Overview of Poker Hand Rankings

What’s the most important card in poker? It might be that special “Poker Hand Rankings” card that’s included in many decks. If you’re just starting out, or even if you’ve played at Bovada Poker for a little while, this card could mean more to you than any of the 52 standard playing cards. It shows all the possible poker hands you can make, in order of strength, with examples included.

It’s not a perfect list, though. The rankings are designed to help you with the high hands you’ll be trying to make while playing the standard “flop” games available at Bovada: Texas Hold’em, Omaha, and Omaha Hi/Lo.
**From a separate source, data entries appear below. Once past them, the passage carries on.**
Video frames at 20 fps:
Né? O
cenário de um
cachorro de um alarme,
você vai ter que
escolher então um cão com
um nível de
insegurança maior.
Here’s a look at the Texas Hold’em poker hand rankings and Omaha hand rankings.


Texas Hold’em Hands Ranking

Royal Flush (Ace through Ten, same suit)

If you play online poker long enough, you’ll be dealt at least one of these beauties. The odds of making a Royal Flush by the river in Hold’em are 30,939-to-1.
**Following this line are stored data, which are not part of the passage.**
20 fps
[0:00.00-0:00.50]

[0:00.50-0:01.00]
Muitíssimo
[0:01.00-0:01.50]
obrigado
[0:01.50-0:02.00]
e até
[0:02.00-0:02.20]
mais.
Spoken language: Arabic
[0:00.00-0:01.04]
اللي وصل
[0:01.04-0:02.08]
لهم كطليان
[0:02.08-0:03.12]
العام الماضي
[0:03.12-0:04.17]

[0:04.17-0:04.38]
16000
Straight Flush (five consecutive cards, same suit)

If you have this hand, you almost certainly have the nuts. Almost.


Four of a Kind (four cards of one rank)

Also known as quads. It’s very rare to lose with this hand, but it happens.
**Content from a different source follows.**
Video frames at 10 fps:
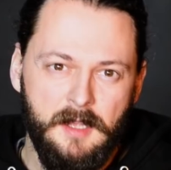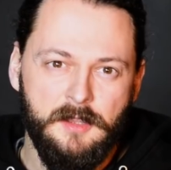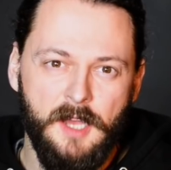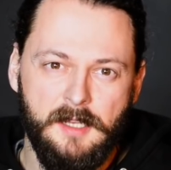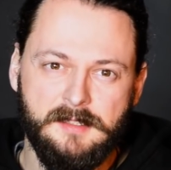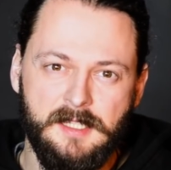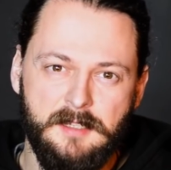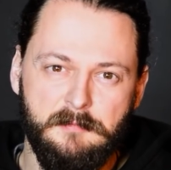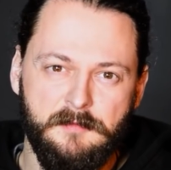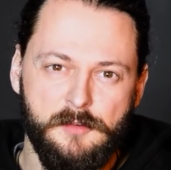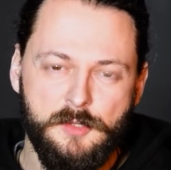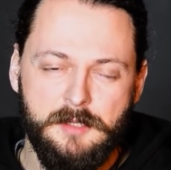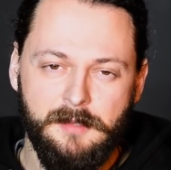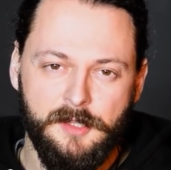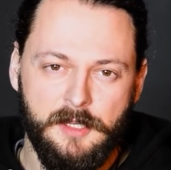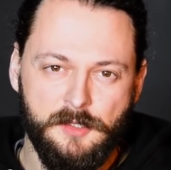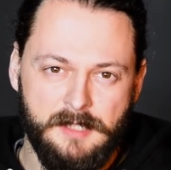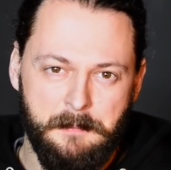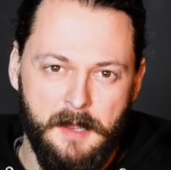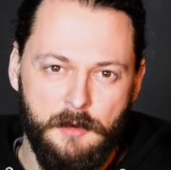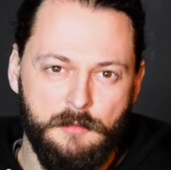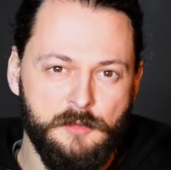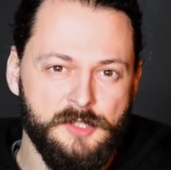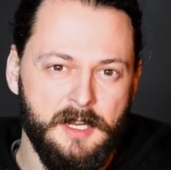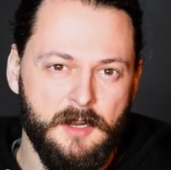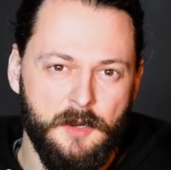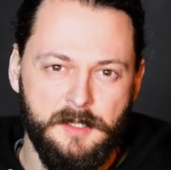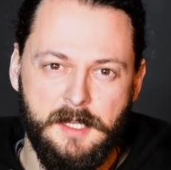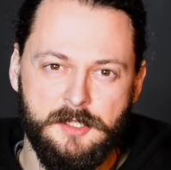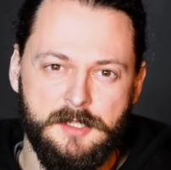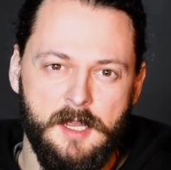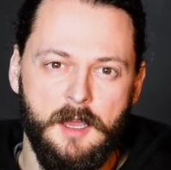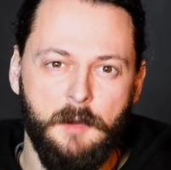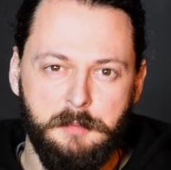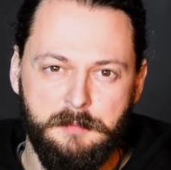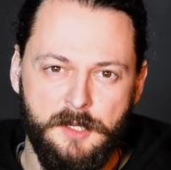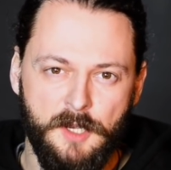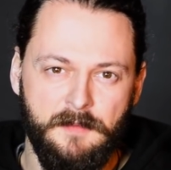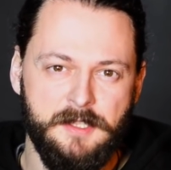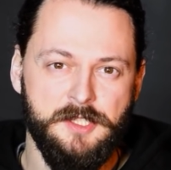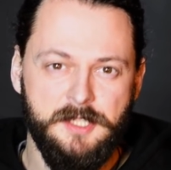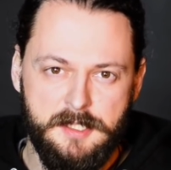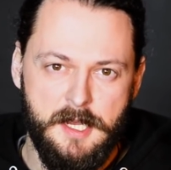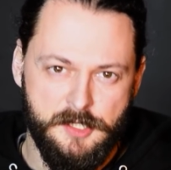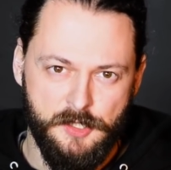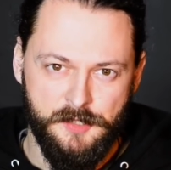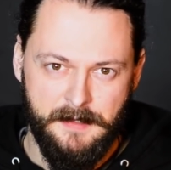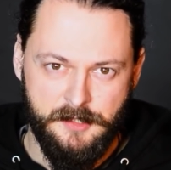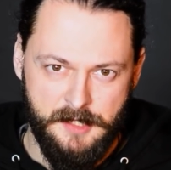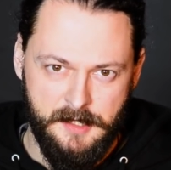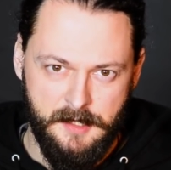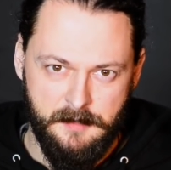no ale zanim wróci mi do tego zapał, muszę koniecznie opublikować niniejsze oświadczenie.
Full House (three cards of one rank, two cards of another)

Also known as a boat. Once again, you probably have the nuts, but watch out for bigger boats if the board is paired.


Flush (five cards of same suit)

A very powerful hand, but much better when you have the nut flush. Don’t overplay baby flushes.


Straight (five consecutive cards)

The nut straight (AKQJT) in Hold’em is called Broadway.


Three of a Kind (three cards of one rank)

Also known as a set, or trips if you have one of the three cards and the other two are on the board.


Two Pair (two cards of one rank, two cards of another)

This is the lowest of the “big hands” in Hold’em. It’s usually worth betting all three streets with.


Pair (two cards of one rank)

There’s almost a 44% chance in Hold’em that you’ll have a pair by the river.


High Card (everything else)

About one hand out of every six you play to the river will end up this way, but Ace-High and even King-High still have some value.


Omaha Hi-Lo Hand Rankings

This part of the game should be a cinch for newcomers. You get four hole cards to start with instead of two, but the rankings for the high hand remain the same as they do in Texas Hold’em. The best hand possible is the Royal Flush: Ace, King, Queen, Jack and Ten of the same suit. Then it’s the Straight Flush, Four of a Kind, Full House, Flush, Straight, Three of a Kind, Two Pair, a Pair, and Ace-High. You can use any two of your four hole cards to make the high hand in Omaha Hi/Lo – they don’t have to be the same cards you use for the low hand.


Omaha Low Hand Rankings

Now we get to the tricky part. You can’t simply take the high hand rankings and turn them upside-down; straights and flushes don’t count in Omaha Hi/Lo. Also, for the low to qualify, all five cards must have a value of Eight or lower. That’s why you’ll sometimes hear this game called Omaha-8 (or O8) for short. Since straights and flushes don’t count, the lowest possible low hand (the nut low) is the wheel: Five-Four-Three-Deuce-Ace. The second nut low is Six-Four-Three-Deuce-Ace, then Six-Five-Three-Deuce-Ace, all the way up to Eight-Seven-Six-Five-Four.

It’s a good idea when you’re reading your low to start with the biggest card first, so you don’t get confused over who’s got the winning hand. Just imagine all five card values are part of the same number, and whoever has the lowest number wins. For example, 65432 beats 7432A, even though the Ace is the lowest card in the deck. It’ll take some getting used to, but once you have these rankings sorted out, you’ll be well on your way to Omaha Hi/Lo glory.